Oklahoma House approves plan to require constitutional challenges to laws go to a panel of “at least three judges”

The Oklahoma House voted this week to require constitutional challenges to state statutes be determined by trial court panels made up of three judges.

HB 2686 as approved would require a challenge to the constitutionality of any state statute be heard by a panel of the state’s main trial court (District). The panel would be made of “at least three district judges”: the original district judge assigned and “additional judges assigned randomly” to the case. Associate district judges could be used and where no other district or associate district judges were available a panel could operate with two judges. The bill acknowledges the state Supreme Court could also assume original jurisdiction under Art. VII, Sec. 4 (“The original jurisdiction of the Supreme Court shall extend to a general superintendent control over all inferior courts…”)

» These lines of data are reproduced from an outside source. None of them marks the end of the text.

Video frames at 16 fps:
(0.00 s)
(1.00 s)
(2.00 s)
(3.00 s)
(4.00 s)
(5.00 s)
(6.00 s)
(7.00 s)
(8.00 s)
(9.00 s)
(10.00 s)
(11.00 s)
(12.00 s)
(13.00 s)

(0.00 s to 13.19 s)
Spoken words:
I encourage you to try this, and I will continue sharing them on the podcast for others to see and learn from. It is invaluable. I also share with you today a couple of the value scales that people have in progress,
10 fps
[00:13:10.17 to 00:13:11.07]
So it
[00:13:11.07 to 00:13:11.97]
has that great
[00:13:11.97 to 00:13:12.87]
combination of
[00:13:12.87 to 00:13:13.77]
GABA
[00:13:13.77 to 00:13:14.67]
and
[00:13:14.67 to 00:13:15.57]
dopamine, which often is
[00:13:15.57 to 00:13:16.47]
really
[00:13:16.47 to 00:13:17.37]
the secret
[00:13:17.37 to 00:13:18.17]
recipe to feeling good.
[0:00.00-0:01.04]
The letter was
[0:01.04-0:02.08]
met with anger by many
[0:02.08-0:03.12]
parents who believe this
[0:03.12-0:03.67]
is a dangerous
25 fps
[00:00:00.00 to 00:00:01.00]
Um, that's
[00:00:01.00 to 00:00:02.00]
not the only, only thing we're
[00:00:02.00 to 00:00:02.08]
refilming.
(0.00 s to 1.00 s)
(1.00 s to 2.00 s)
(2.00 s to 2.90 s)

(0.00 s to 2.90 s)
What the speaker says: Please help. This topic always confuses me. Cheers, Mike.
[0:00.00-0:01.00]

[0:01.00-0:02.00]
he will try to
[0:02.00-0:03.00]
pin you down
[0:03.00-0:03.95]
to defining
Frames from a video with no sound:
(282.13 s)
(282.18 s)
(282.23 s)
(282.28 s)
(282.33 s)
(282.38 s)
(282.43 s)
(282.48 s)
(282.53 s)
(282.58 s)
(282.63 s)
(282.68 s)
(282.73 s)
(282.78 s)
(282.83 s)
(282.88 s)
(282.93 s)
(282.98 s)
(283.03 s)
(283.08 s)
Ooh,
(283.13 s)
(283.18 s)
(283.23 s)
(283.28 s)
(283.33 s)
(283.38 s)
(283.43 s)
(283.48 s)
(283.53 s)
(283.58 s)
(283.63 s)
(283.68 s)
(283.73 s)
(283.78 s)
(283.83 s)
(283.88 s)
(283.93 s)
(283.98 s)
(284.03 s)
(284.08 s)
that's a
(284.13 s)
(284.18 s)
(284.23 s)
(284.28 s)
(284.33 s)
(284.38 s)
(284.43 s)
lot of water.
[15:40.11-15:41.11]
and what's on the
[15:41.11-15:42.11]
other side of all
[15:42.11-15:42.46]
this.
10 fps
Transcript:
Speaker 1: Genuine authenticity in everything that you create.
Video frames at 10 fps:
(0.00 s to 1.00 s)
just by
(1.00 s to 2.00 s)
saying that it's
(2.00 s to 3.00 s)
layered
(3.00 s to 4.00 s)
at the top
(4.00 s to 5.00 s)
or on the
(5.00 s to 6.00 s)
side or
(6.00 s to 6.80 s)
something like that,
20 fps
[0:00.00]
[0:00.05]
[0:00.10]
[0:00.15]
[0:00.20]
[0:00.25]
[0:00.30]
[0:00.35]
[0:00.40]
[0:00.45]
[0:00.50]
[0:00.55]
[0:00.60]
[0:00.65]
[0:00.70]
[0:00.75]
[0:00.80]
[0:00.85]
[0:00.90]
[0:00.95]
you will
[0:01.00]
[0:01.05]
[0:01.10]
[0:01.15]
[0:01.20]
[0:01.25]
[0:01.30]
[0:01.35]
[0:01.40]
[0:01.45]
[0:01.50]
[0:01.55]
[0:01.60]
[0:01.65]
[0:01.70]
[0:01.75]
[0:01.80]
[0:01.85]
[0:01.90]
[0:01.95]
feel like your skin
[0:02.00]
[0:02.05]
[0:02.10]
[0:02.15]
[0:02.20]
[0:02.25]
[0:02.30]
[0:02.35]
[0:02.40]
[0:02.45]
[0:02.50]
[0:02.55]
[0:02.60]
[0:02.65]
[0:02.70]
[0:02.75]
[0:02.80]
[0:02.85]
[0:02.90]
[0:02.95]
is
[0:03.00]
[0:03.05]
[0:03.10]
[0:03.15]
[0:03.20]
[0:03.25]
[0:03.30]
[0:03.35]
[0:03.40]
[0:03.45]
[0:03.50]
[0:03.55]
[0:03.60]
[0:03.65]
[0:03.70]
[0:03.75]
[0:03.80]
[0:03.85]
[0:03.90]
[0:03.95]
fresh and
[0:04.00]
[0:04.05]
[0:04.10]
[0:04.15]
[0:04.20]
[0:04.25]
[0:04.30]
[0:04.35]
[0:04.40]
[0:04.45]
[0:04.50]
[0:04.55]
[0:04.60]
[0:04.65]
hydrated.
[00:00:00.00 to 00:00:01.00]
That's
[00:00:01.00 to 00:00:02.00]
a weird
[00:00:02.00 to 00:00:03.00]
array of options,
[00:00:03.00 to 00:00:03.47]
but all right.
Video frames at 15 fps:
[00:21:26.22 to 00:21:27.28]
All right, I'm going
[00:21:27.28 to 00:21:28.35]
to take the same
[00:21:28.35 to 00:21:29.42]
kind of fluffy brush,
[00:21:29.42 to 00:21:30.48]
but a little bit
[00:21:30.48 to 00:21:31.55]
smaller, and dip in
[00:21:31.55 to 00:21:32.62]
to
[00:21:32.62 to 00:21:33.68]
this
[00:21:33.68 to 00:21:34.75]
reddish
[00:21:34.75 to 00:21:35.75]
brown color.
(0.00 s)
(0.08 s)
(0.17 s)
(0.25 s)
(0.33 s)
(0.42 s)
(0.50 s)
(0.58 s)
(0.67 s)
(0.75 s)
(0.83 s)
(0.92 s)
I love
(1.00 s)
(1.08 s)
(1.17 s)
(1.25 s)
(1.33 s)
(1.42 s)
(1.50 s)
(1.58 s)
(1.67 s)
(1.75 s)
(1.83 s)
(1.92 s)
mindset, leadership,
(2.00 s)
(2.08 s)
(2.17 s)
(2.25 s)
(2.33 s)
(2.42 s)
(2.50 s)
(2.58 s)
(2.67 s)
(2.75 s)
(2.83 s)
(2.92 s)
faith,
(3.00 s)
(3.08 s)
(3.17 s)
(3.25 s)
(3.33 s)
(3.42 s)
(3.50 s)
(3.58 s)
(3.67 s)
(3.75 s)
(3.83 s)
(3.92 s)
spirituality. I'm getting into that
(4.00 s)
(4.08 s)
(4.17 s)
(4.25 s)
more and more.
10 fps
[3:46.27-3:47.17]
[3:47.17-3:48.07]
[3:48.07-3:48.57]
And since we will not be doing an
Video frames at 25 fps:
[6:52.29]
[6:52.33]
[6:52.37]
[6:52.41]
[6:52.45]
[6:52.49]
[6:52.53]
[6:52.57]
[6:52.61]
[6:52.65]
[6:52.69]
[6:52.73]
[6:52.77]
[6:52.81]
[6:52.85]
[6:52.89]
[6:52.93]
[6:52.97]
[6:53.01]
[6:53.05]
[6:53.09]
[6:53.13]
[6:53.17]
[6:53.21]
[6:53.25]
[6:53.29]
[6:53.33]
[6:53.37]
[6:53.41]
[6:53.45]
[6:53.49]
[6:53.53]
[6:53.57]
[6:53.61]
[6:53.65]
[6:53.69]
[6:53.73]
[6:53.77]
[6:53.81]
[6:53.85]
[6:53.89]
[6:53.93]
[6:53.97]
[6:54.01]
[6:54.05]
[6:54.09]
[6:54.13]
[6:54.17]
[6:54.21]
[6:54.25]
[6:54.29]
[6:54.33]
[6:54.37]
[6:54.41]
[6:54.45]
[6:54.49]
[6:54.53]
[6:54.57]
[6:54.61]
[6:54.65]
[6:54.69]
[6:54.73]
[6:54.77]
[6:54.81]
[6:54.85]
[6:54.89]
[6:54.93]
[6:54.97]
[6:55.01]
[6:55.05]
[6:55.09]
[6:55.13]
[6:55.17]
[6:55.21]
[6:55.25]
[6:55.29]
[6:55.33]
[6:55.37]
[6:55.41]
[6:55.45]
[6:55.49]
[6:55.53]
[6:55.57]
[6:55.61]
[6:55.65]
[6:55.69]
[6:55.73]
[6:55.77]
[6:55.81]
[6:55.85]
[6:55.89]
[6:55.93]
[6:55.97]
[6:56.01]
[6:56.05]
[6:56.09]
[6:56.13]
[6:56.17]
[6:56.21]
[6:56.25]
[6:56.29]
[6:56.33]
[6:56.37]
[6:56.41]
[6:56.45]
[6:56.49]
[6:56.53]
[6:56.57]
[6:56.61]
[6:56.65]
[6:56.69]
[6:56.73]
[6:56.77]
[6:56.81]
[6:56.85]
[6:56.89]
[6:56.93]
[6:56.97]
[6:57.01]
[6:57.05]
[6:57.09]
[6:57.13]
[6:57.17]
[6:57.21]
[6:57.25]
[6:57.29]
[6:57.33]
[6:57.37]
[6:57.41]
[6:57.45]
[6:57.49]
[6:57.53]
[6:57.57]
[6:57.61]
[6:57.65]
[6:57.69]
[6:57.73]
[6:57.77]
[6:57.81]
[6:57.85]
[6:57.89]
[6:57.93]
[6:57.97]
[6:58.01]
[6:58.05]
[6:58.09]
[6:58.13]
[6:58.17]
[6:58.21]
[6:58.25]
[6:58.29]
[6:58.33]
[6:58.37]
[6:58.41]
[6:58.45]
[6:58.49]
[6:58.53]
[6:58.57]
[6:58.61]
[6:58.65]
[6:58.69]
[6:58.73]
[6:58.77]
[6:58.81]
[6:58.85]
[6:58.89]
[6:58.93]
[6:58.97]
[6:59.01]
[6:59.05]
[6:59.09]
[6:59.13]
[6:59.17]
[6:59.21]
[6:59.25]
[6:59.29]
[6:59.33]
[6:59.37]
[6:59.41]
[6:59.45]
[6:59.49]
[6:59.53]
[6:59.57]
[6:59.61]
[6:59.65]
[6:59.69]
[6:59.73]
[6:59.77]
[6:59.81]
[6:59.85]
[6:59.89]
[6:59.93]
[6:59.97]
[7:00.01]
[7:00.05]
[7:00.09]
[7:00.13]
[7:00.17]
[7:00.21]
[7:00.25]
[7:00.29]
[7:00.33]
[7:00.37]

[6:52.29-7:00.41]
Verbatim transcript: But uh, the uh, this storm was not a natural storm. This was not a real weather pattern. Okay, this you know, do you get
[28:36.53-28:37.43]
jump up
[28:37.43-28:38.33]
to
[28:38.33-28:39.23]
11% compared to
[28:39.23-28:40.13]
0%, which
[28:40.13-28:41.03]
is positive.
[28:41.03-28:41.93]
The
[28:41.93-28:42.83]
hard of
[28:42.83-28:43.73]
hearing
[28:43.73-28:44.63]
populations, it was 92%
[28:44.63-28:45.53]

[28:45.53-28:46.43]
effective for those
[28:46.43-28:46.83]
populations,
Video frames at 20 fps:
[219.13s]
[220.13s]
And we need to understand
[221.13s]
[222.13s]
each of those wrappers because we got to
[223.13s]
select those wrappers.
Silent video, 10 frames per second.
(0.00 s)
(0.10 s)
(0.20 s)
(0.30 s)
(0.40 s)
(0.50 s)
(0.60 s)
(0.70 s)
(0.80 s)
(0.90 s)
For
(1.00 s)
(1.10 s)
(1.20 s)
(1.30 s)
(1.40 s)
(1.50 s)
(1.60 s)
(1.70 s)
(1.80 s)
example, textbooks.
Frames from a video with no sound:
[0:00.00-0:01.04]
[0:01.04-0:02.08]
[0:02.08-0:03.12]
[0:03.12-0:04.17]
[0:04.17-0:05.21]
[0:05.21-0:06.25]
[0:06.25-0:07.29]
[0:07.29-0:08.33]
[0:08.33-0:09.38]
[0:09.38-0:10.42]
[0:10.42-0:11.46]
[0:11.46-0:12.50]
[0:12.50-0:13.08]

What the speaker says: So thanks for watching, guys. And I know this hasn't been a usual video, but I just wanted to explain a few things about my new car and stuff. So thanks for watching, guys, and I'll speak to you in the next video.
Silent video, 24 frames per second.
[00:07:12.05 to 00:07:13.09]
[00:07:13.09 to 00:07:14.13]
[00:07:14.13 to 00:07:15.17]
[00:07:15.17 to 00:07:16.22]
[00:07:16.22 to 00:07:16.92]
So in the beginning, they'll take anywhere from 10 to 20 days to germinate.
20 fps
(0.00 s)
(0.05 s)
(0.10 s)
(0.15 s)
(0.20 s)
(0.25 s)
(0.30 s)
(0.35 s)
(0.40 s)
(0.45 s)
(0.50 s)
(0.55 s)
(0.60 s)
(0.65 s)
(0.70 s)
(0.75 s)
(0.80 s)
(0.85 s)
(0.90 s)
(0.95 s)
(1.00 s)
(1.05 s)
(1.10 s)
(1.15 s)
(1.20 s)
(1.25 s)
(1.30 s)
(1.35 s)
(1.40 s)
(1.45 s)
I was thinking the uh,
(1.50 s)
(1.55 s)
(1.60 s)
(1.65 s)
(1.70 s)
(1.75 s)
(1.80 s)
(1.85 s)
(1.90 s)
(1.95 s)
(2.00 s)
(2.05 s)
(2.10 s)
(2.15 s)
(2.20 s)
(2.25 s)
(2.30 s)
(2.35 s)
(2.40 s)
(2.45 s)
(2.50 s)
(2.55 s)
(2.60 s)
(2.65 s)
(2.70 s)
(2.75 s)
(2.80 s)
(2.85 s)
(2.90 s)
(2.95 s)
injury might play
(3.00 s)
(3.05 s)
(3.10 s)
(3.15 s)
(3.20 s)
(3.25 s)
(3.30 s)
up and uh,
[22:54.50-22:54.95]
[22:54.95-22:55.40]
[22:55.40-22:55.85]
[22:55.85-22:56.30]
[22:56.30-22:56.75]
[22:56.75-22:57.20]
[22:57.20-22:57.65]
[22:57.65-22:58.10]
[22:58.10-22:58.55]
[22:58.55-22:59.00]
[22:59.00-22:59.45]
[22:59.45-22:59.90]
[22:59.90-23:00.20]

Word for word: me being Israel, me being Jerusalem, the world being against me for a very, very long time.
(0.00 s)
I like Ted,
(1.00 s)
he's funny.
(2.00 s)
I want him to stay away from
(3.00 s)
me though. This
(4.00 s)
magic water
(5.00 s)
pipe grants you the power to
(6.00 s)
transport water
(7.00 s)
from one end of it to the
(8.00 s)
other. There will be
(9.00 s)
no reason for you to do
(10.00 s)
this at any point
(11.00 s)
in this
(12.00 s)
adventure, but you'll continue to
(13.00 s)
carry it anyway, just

In other states such panels of three trial judges are rare and where they do exist they tend to be subject-matter focused. Kansas (§ 72-64b03) requires a three judge trial panel when there is a constitutional challenge related to the state legislature’s funding of K-12 education. North Carolina (§ 1-267.1) and Wisconsin (§ 751.035 & § 801.50) provide challenges to redistricting of state legislative or congressional districts are to be heard by a three-judge panel of the state’s general jurisdiction court. Other states such as Alaska, Colorado, and Maryland have statutes allowing the use of three-trial-judge panels to examine or set sentences in some limited number of criminal cases.

HB 2686 is pending in the Senate without a committee assignment.